Mais les hommes, dont le travail est a la mor, et non pas à l’usine, semblent d’espèce différente : les plus grands, les plus graves, les plus beaux (sauf, peut-être, ceux de Groix) de tous les marins bretons. Voyez-les qui, le soir, remontent à pas pesants les escaliers du port de pêche : visages ras, visages de cuir, tannés du même rouge brun que leur bottes et leurs blouses, que le filin et les voiles de leurs bateaux ; — hommes et choses, toute cette marine est monochrome. La plupart montent aux tristes débits, dont la bordure continue domino le quai[1]. Mais l’affreuse eau-de-vie de fantaisie semble impuissante sur leur espèce, peut-être par l’effet d’une sélection naturelle, qui ne laisse que les forts.

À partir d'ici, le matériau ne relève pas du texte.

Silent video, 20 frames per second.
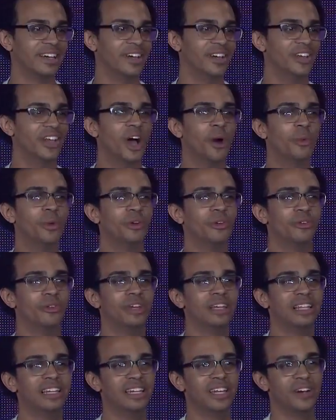no one
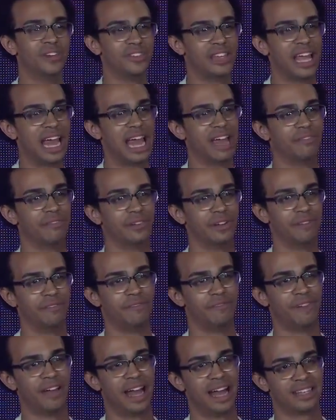really knows every
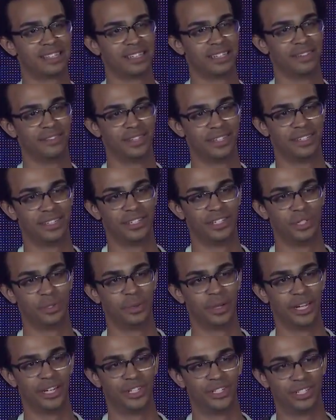facet of the
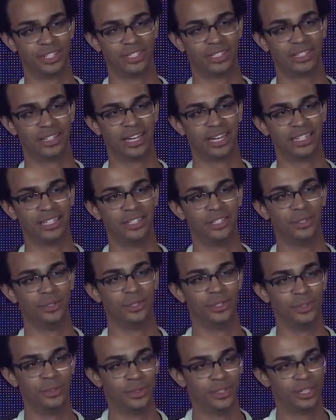situation like you
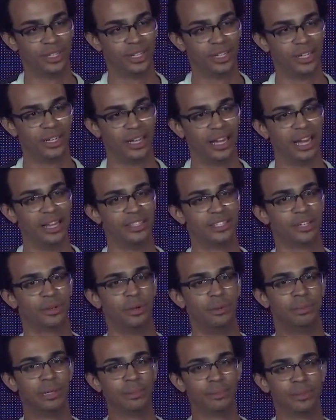do. And so
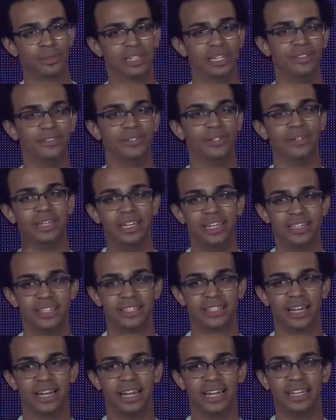when people give you
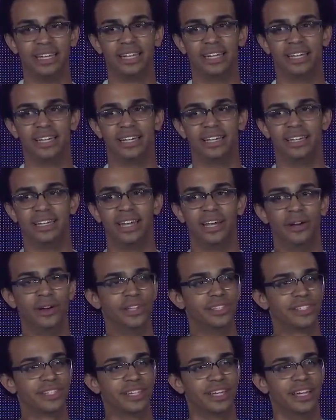insight, you know,
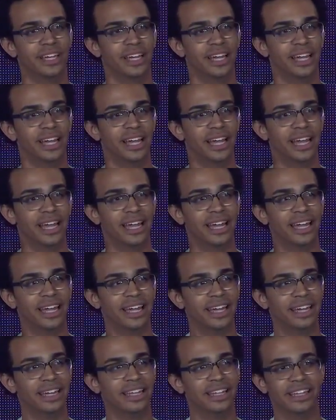it's,
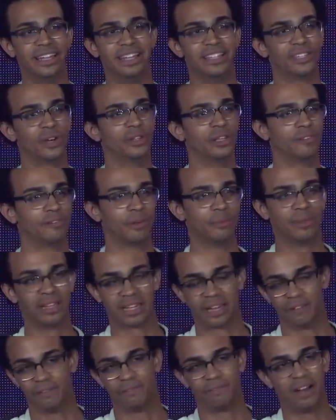it's only from
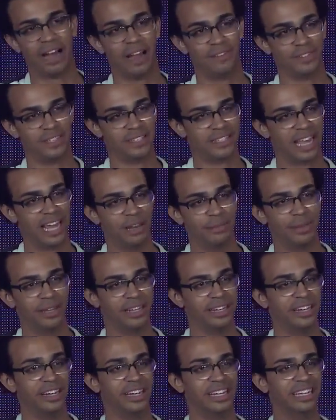like a five to 10
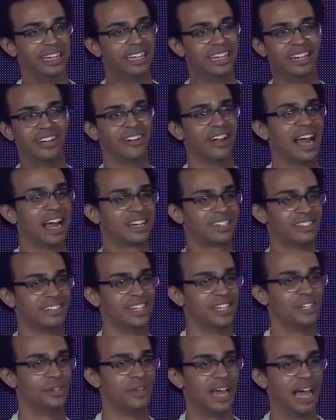minute interaction
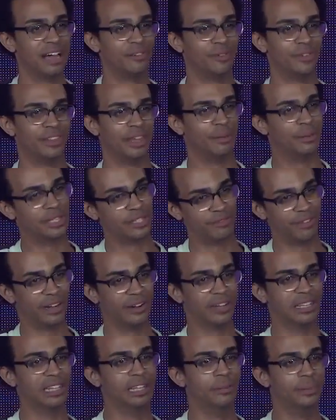that you have with them. It's
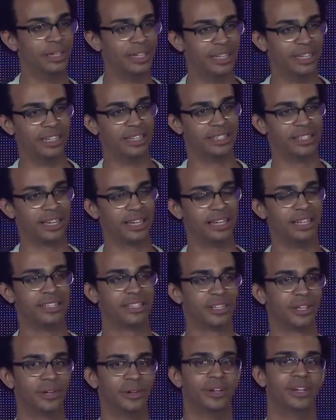very limited insight. And
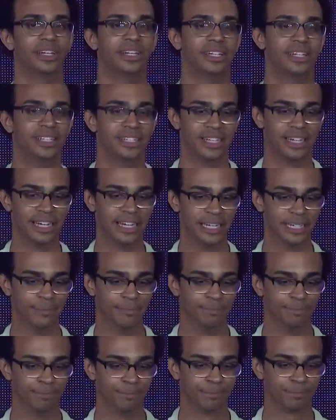so,
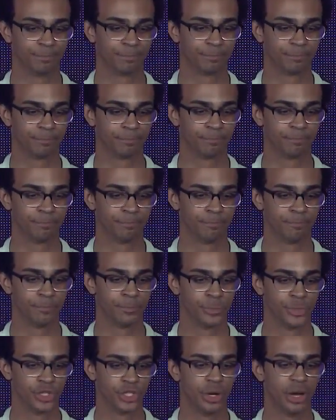um,
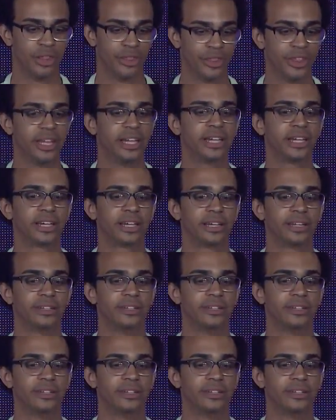so I think,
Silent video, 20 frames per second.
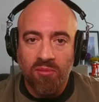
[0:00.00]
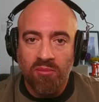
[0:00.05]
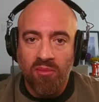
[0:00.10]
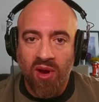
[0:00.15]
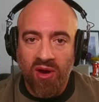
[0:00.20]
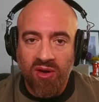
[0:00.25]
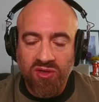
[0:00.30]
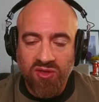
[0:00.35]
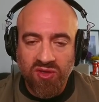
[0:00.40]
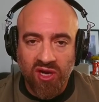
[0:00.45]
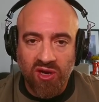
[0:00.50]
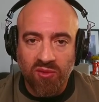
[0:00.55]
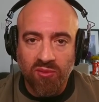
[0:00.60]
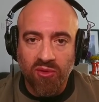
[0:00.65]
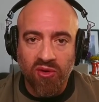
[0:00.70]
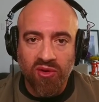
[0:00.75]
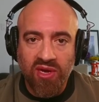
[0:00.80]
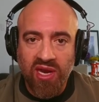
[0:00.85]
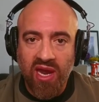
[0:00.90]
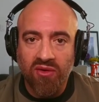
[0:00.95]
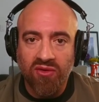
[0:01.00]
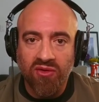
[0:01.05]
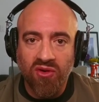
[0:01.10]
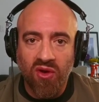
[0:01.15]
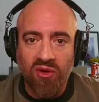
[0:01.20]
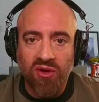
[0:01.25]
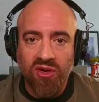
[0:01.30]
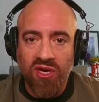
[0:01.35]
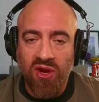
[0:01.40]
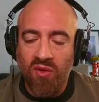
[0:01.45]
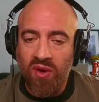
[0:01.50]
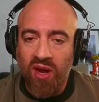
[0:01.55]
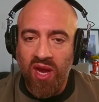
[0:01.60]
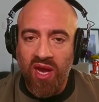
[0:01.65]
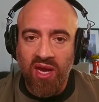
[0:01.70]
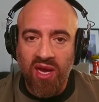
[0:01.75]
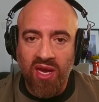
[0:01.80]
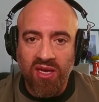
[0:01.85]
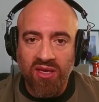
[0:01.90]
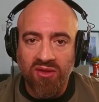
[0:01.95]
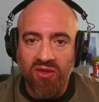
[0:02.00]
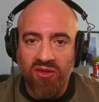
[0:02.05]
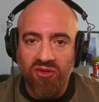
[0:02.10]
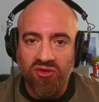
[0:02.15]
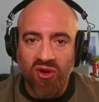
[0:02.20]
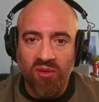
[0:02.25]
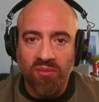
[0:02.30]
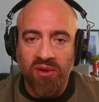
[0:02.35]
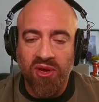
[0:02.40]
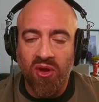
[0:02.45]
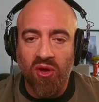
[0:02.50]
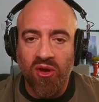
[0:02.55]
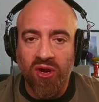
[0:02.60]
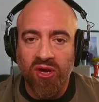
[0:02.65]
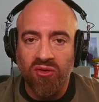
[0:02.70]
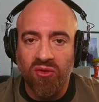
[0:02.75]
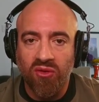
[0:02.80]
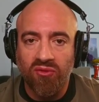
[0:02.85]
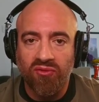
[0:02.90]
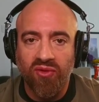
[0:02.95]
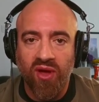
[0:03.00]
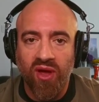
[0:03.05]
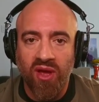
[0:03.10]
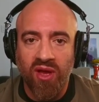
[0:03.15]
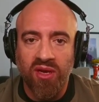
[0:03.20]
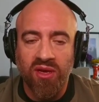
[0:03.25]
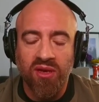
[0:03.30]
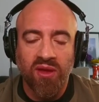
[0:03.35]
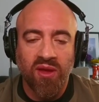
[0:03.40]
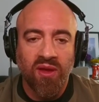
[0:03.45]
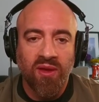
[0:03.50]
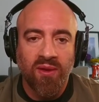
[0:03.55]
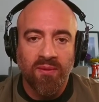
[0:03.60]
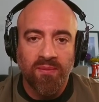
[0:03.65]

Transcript: Mark Zuckerberg now donating to the Trump inaugural fund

Et qui croirait, à les voir, qu’ils peuvent participer aux fièvres, grondements de notre monde ouvrier ? De la misère, de la colère, il y en a eu de tout temps, par crises presque périodiques, à Douarnenez, quand la sardine, mystérieusement, disparaissait, quand elle donnait trop, et qu’on aimait mieux la jeter par-dessus bord que de la vendre au bas

  1. Ceci est moins vrai depuis que l’œuvre des Abris du Marin, qui s’adresse à une population de 25 000 pêcheurs, de Roscoff à Belle-Ile, a construit, à la pointe du port, sa plus belle maison.